**AIM OF THE EXERCISE**
Look for the line that has "(353.92 s to 354.92 s)" in the material below; please repeat it and every line after it, exactly, up to and including the line that has "(359.92 s to 359.97 s)", and nothing else.

**ENTRIES SUPPLIED**
----------------------------------------

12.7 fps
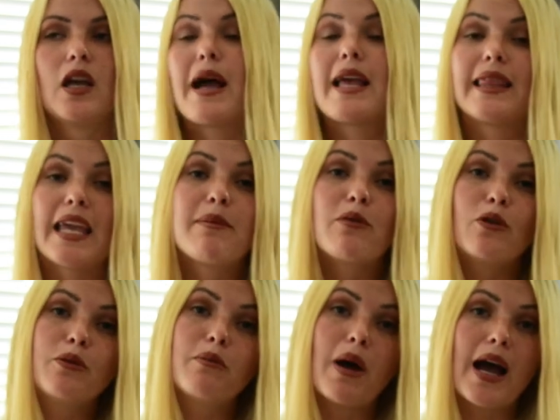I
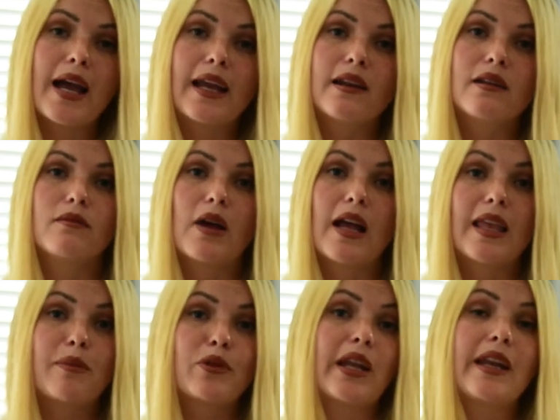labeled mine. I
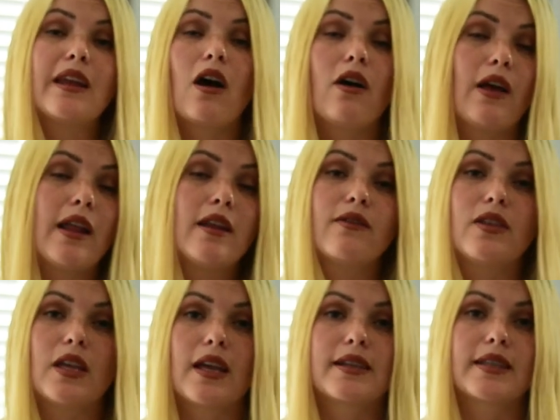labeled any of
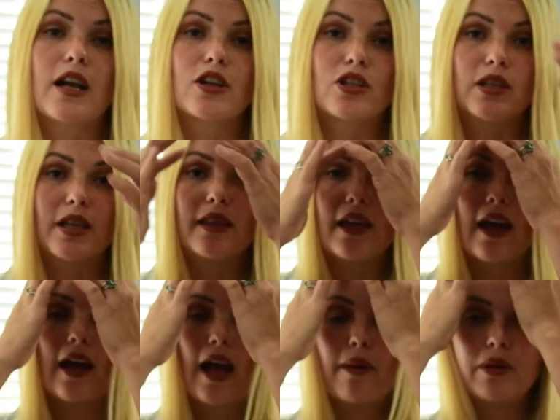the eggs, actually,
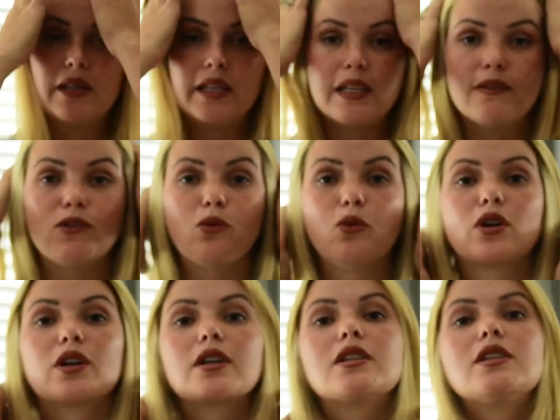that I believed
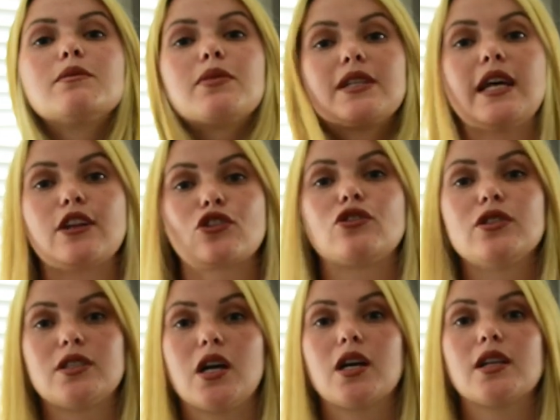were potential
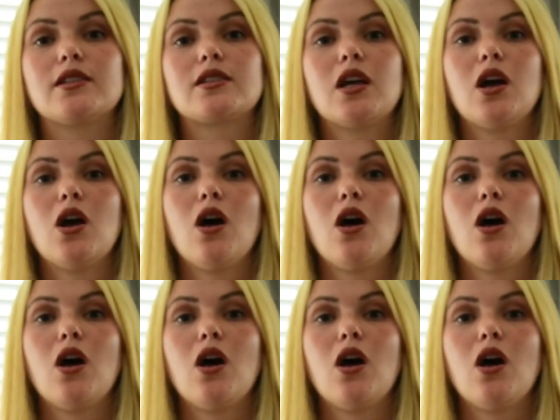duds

----------------------------------------

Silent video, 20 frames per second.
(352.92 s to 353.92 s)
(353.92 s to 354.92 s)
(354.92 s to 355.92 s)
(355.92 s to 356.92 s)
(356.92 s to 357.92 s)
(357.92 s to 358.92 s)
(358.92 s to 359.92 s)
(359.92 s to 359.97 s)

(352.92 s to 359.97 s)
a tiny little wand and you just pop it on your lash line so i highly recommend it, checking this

----------------------------------------

**SOLVED EXERCISE**
(353.92 s to 354.92 s)
(354.92 s to 355.92 s)
(355.92 s to 356.92 s)
(356.92 s to 357.92 s)
(357.92 s to 358.92 s)
(358.92 s to 359.92 s)
(359.92 s to 359.97 s)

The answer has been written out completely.